Data items:
● ● ● ● ● ● ●

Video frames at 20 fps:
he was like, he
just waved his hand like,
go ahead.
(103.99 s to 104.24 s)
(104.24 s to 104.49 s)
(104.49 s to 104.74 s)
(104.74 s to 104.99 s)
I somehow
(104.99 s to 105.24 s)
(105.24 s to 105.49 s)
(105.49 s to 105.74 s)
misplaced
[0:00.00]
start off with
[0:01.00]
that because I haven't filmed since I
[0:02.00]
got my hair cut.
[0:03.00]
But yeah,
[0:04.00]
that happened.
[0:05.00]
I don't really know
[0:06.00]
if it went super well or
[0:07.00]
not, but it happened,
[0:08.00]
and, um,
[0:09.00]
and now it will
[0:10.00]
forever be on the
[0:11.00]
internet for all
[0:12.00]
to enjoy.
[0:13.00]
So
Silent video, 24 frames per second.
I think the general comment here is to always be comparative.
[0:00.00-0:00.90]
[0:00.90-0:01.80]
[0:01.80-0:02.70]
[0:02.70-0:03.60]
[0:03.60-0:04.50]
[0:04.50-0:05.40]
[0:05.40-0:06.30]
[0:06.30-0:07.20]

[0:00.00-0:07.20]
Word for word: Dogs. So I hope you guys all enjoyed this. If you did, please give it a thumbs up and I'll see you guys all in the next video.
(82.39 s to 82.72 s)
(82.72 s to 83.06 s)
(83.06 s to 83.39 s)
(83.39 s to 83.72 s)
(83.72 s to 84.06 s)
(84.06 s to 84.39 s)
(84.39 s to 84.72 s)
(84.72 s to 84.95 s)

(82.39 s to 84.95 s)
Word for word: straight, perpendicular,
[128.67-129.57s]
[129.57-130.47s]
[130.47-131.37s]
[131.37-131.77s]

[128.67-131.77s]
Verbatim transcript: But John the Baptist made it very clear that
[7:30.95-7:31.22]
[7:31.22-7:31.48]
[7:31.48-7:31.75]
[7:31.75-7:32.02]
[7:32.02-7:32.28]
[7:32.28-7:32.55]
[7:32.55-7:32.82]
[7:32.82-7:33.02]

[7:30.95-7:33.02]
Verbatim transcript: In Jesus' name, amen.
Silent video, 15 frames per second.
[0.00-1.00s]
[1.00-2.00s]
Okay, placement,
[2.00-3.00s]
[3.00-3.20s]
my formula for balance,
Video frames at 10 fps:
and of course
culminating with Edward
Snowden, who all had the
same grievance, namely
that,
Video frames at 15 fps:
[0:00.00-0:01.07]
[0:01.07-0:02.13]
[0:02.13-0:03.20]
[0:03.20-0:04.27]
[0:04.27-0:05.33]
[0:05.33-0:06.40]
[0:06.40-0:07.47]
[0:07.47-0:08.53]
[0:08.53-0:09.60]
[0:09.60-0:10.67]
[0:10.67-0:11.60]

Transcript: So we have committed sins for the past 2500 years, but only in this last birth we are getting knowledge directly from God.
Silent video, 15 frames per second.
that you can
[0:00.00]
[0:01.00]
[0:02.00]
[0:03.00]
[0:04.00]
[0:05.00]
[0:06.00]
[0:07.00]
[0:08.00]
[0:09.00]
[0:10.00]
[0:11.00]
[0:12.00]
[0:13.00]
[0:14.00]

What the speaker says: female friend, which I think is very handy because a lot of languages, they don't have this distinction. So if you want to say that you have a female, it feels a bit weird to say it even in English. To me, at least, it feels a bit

● ● ● ● ● ● ●

* _How to complete this task_
Tally the lines above in which the string "very" occurs, and give the total with nothing added.

* _Output for this task_
2